*ABOUT THIS TASK:* Repeat, word for word, each of the records shown below, without their pictures.
═════ INPUT RECORDS ═════
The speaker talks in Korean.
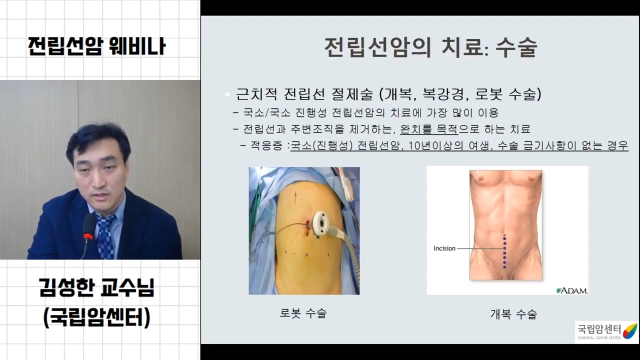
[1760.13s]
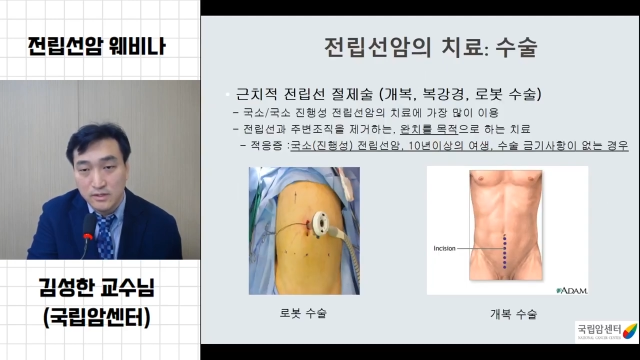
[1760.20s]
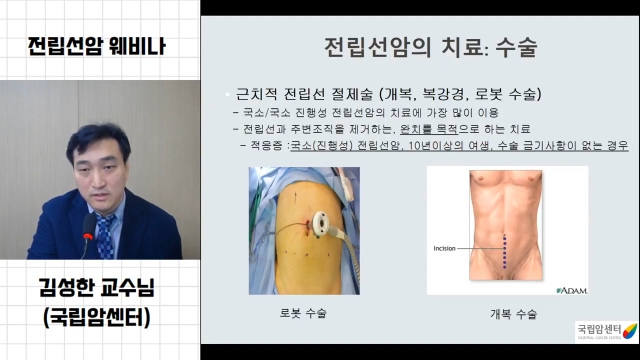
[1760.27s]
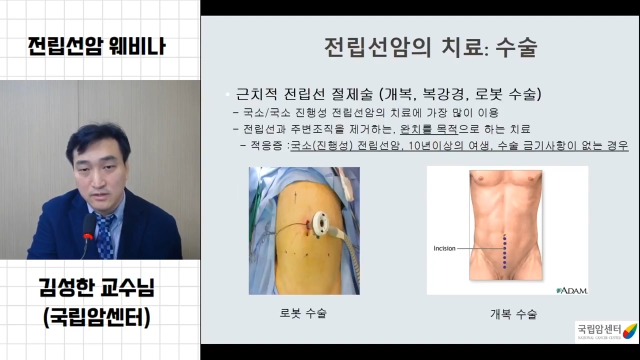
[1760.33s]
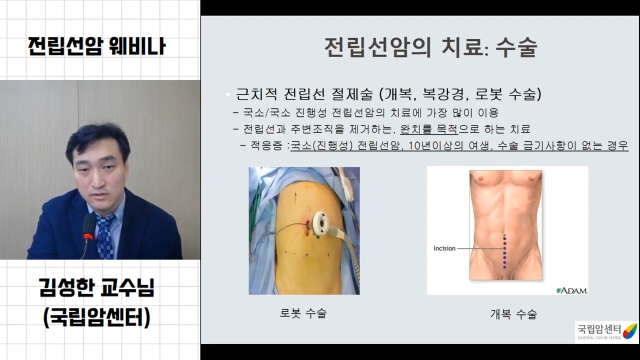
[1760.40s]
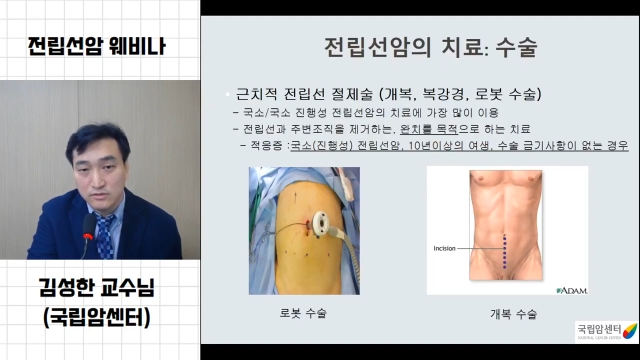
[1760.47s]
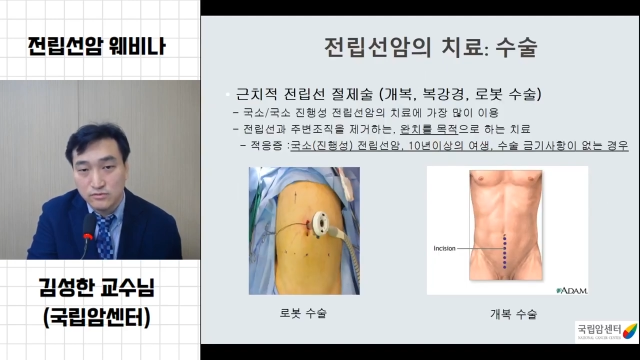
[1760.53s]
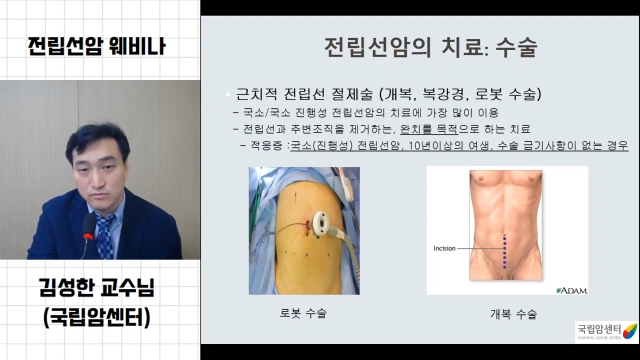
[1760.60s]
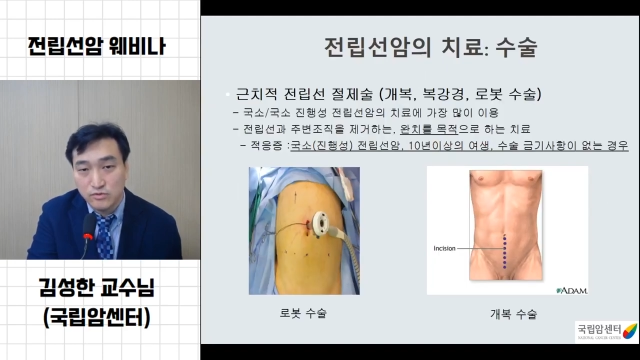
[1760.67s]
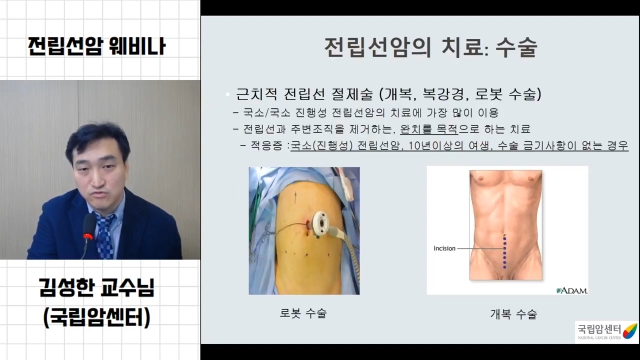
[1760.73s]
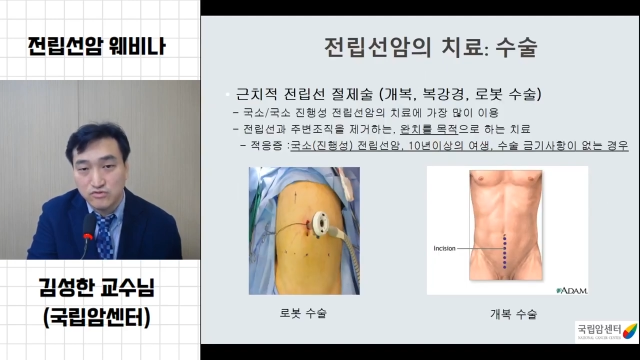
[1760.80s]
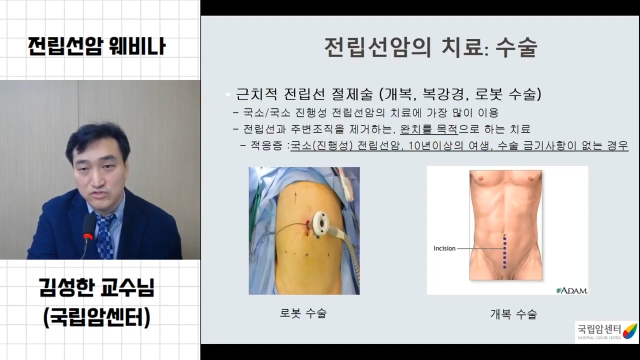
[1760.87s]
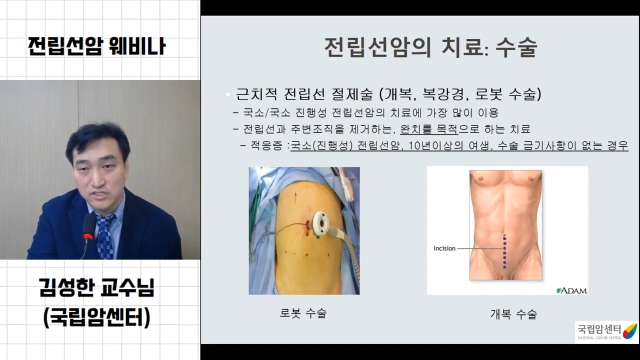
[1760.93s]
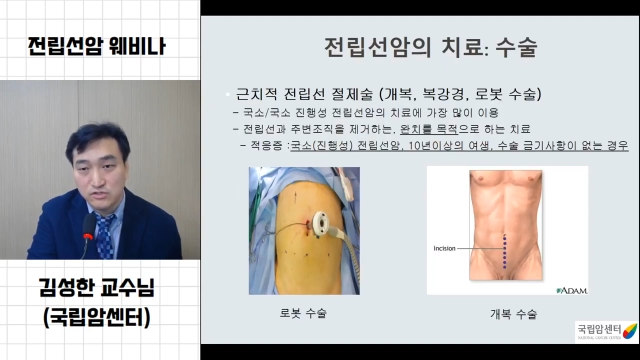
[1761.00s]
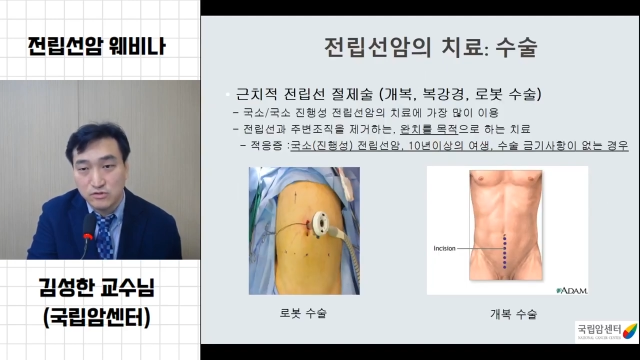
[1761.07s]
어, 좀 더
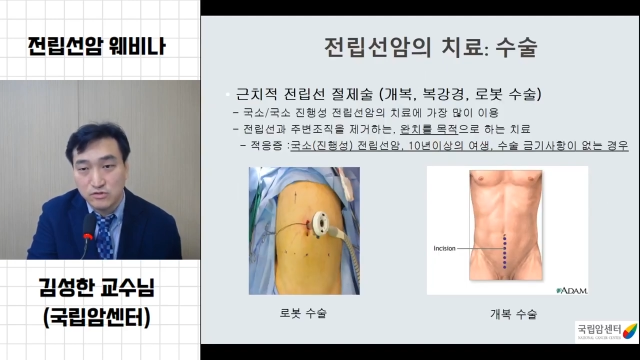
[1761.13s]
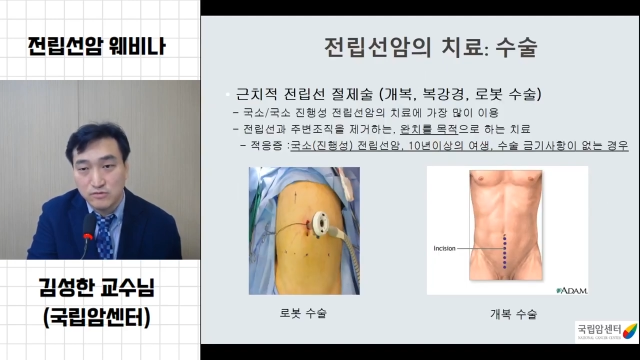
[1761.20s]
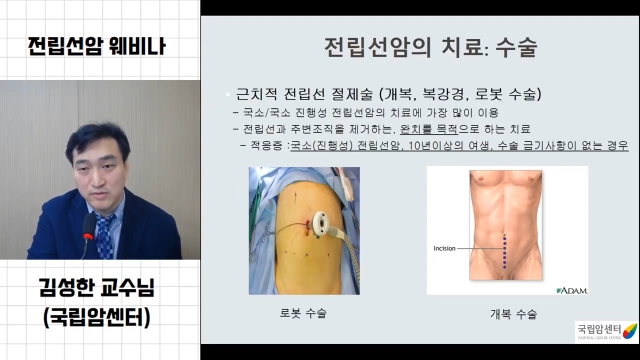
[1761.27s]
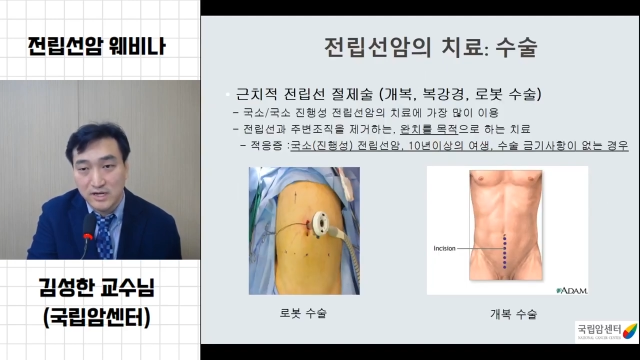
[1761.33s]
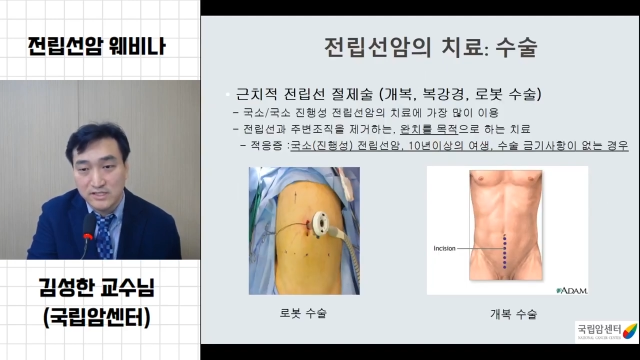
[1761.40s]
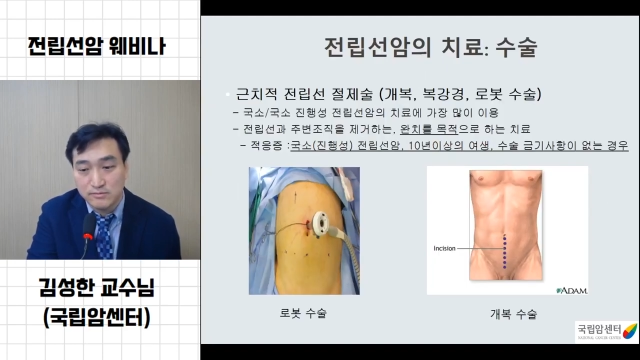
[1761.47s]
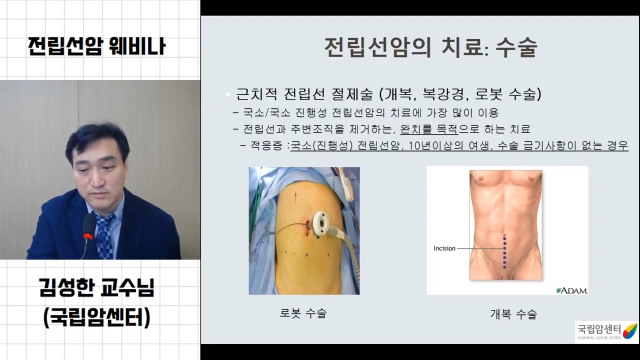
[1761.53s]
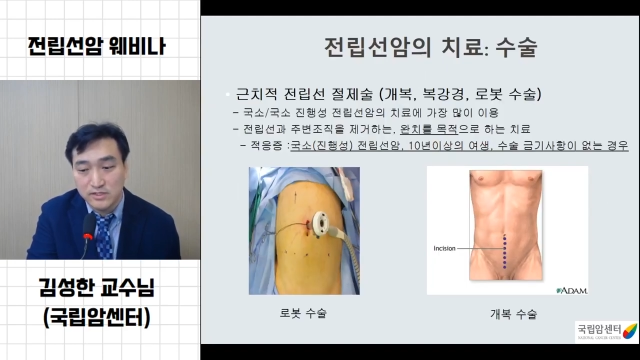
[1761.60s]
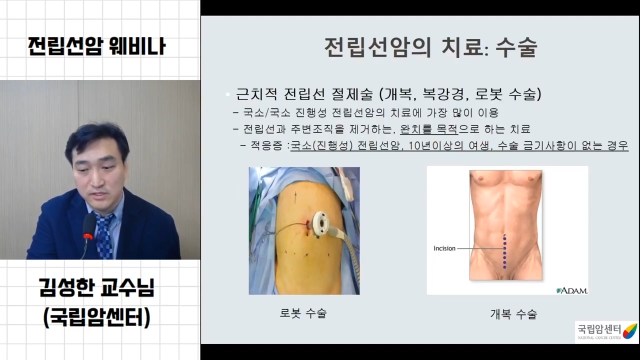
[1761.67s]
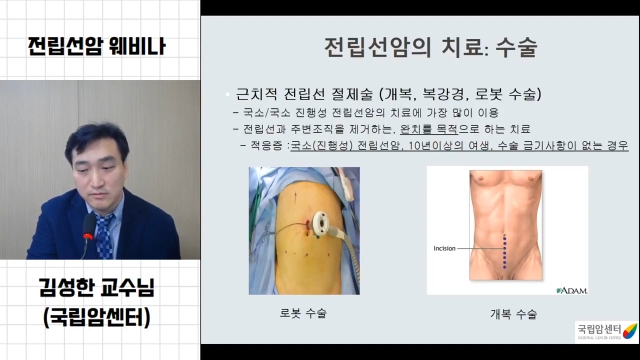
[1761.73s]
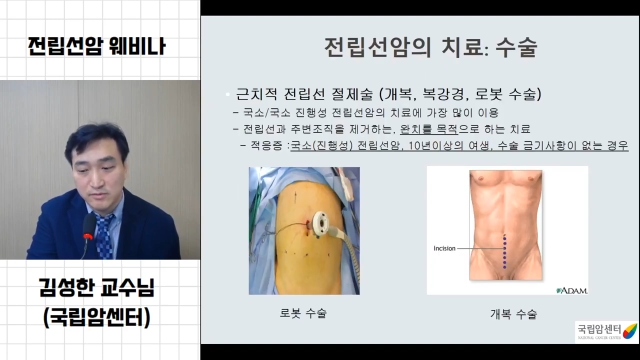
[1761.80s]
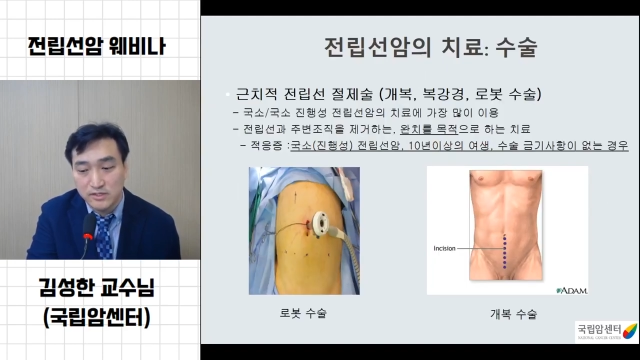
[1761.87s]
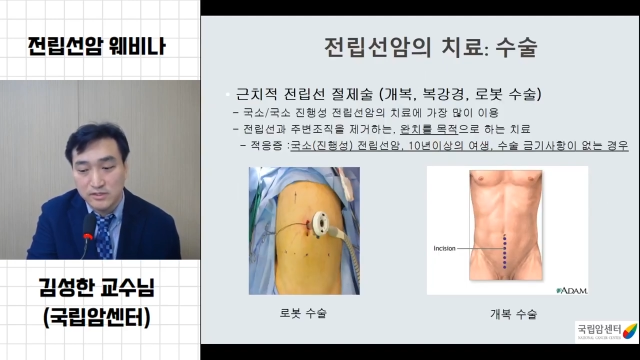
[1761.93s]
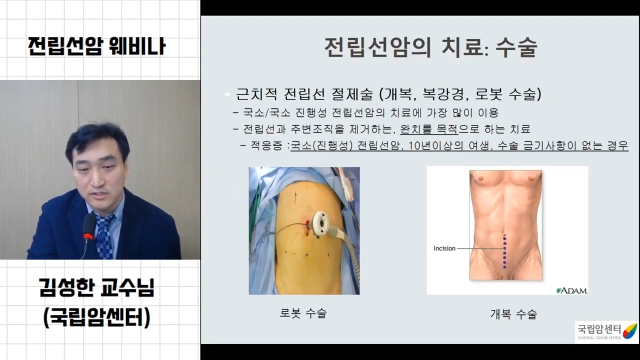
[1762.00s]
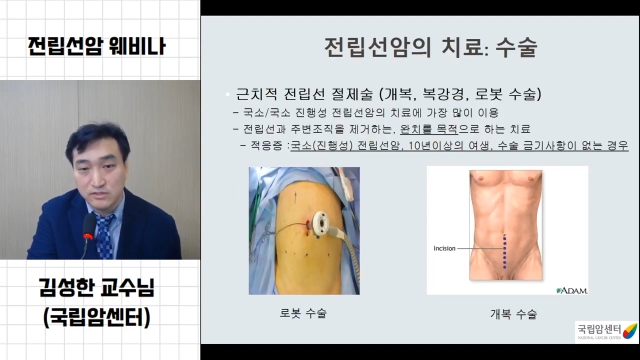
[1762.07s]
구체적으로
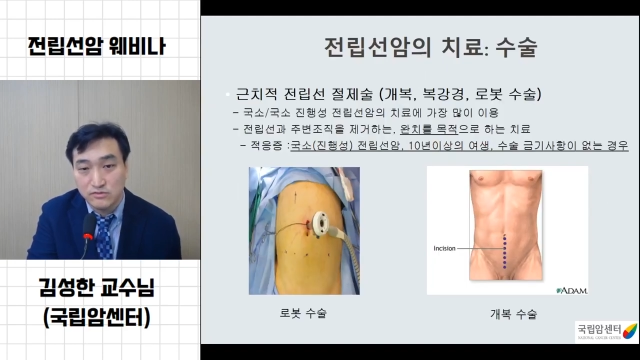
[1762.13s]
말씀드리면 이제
═════
*SOLUTION TO THIS PROBLEM:*
The speaker talks in Korean.
[1760.13s]
[1760.20s]
[1760.27s]
[1760.33s]
[1760.40s]
[1760.47s]
[1760.53s]
[1760.60s]
[1760.67s]
[1760.73s]
[1760.80s]
[1760.87s]
[1760.93s]
[1761.00s]
[1761.07s]
어, 좀 더
[1761.13s]
[1761.20s]
[1761.27s]
[1761.33s]
[1761.40s]
[1761.47s]
[1761.53s]
[1761.60s]
[1761.67s]
[1761.73s]
[1761.80s]
[1761.87s]
[1761.93s]
[1762.00s]
[1762.07s]
구체적으로
[1762.13s]
말씀드리면 이제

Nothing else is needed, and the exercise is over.